San Rocco, quindi, è un oratorio in fermento, che si è rimboccato le maniche e che ha saputo tornare alla vita di comunità anche dopo il lungo periodo di “reclusione”. “È logico che nel momento in cui ti fermi, dopo anni di attività, riscopri la bellezza di stare a casa e passare più tempo con la tua famiglia”, commenta Graiff. “Intravvedevo qualcosa di positivo nel fatto di non dover più uscire di casa, dopo cena, per fare le cinquecentomila attività che svolgevo prima del Covid. Però l’oratorio è una cosa in cui crediamo, che portiamo avanti e che ci è mancata. Ci aiuta a mantenerci vivi in un momento in cui rischiamo davvero di appiattirci, di rimanere seduti sul divano di casa”.

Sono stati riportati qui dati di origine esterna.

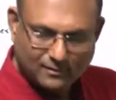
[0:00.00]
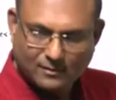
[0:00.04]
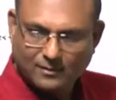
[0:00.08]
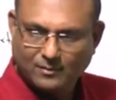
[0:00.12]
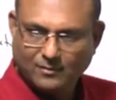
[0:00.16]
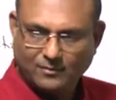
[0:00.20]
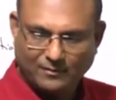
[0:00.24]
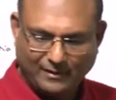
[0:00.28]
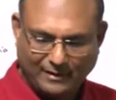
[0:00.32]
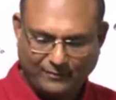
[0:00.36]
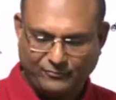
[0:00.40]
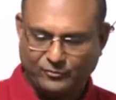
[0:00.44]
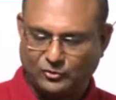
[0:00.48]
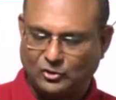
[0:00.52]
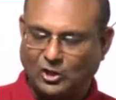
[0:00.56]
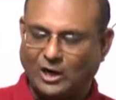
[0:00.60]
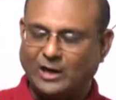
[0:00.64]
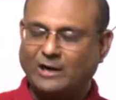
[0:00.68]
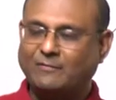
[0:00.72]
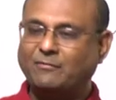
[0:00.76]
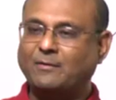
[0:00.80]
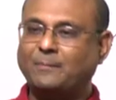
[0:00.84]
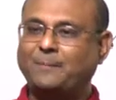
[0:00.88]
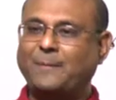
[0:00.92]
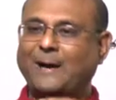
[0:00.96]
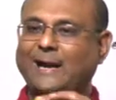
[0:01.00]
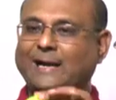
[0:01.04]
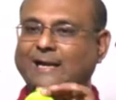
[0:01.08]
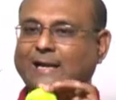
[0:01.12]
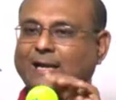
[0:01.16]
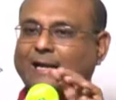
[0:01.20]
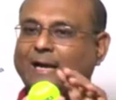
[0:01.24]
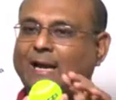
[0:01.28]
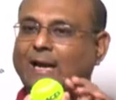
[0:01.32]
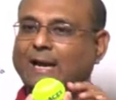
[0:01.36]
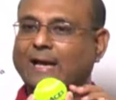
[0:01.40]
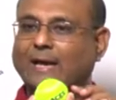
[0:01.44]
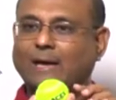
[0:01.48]
Well, if you thought of a
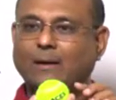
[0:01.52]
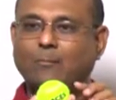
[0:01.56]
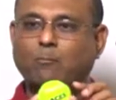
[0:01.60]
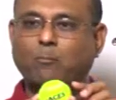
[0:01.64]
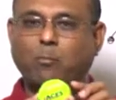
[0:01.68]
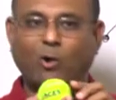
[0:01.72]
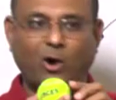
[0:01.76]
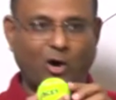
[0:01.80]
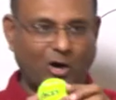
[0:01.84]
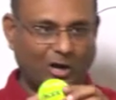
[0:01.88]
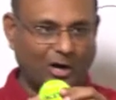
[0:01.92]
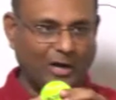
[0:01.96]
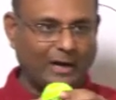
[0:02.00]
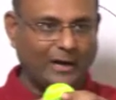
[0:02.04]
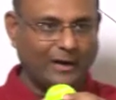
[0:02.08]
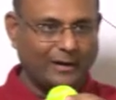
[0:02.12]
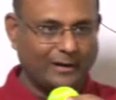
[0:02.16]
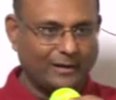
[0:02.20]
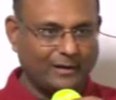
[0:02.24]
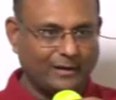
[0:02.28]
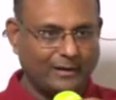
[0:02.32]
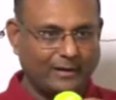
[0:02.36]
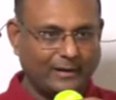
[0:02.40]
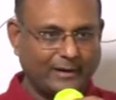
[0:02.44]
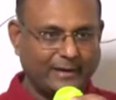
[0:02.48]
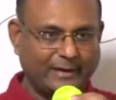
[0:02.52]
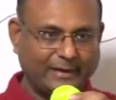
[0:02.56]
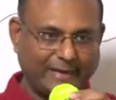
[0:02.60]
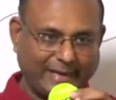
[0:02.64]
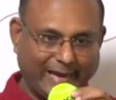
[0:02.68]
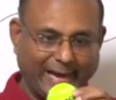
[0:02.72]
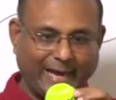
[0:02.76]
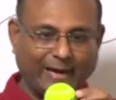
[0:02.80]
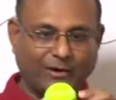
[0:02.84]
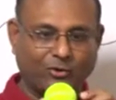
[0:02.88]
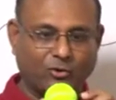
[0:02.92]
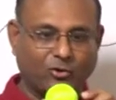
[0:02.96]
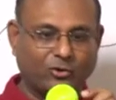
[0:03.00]
particle like a ball, it
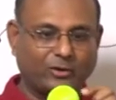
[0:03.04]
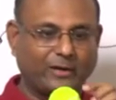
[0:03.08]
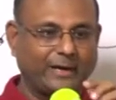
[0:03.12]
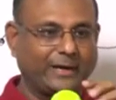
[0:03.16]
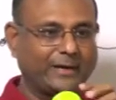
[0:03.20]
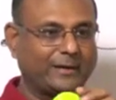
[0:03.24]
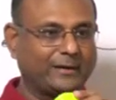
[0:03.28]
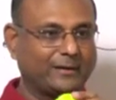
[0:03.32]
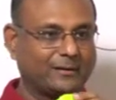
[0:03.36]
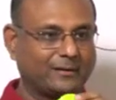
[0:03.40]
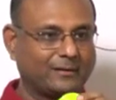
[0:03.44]
can rotate.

Il senso dell’oratorio, raccontano Anna, Stella e Lorenzo, è quello di uscire, di volgersi alla comunità. “Ai Grest hanno sempre partecipato anche i figli di alcune persone straniere”, conclude Anna Graiff. “Lavoriamo spesso anche con la Comunità islamica del Comune di Cles. Prima del Covid mettevamo a disposizione alcune sale dell’oratorio per i loro matrimoni, mentre loro ci invitavano alle cene che organizzavano”.